EdgeLLM Transformer Accelerator [1]
Large language models (LLM) have permeated many aspects of our lives. Edge deployment has attracted strong interest from industry, driven by benefits in privacy, reliability, and cost. However, there are three main challenges.
- EMA-Limited Prefill and Decode Efficiency
- Bottlenecks in Multi-Request Inference
- Underutilization from Non-MAC Operations
We design a rDXE (ring-based Decoder eXecution Engine) system to tackle these challenges.

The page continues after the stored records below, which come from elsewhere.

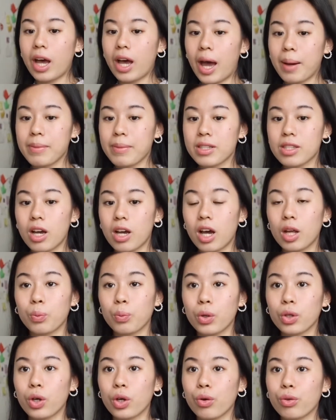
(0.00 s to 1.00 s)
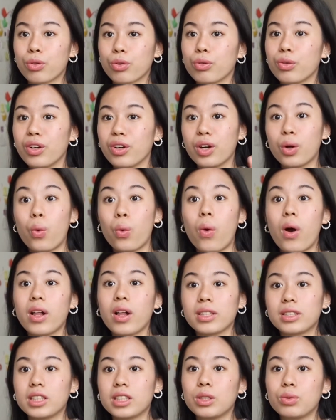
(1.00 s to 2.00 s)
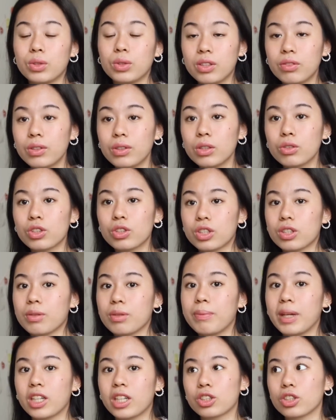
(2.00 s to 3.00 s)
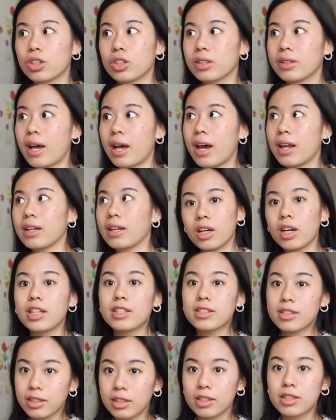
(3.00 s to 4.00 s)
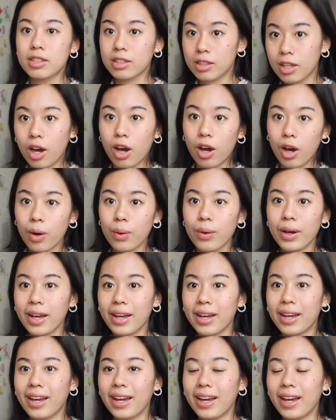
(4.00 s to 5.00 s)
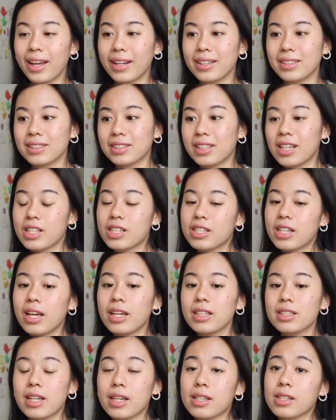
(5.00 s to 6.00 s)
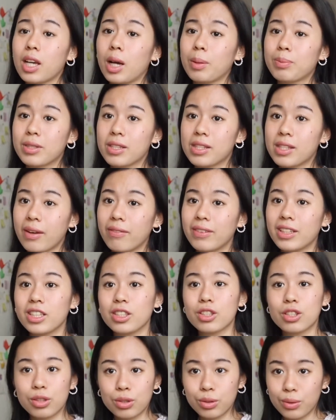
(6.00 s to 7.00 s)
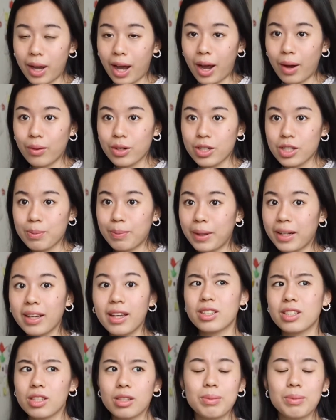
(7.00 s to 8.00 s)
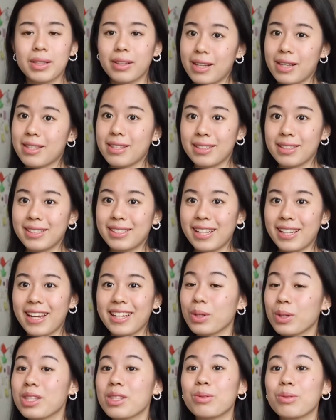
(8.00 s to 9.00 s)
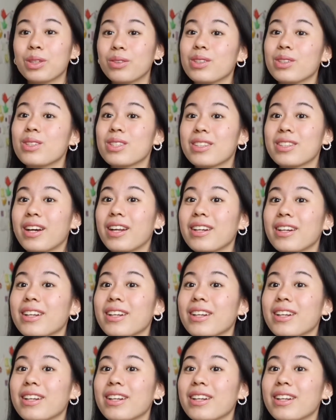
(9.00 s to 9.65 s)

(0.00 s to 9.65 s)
Amazon will go through a quality review just to make sure that it's good to go. And they say it takes up to 72 hours, but it took me less than a day. Once the review's done,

Our tapeout in Intel 16nm.
Transformer SW-HW Co-Exploration
We co-explore edge Transformer architectures and a custom systolic-array accelerator to balance accuracy, time-to-first-token, energy, and area. For each candidate design, we map model parameters onto hardware configurations and evaluate performance, timing, power, and area with an analytic loop and OpenROAD. The resulting design space highlights trade-offs between speed, efficiency, and area to guide practical choices.
[1] G. Tao, J. Luo, S. Liu, A. Li, G. Kielian, K. Lei, Q. Zhang, D. Sylvester, M. Saligane, "A 11.16μJ/token Edge LLM Accelerator with Scalable Ring-based Configuration for Token-wise Pipelining in 16nm FinFET," IEEE Custom Integrated Circuits Conference (CICC) 2026.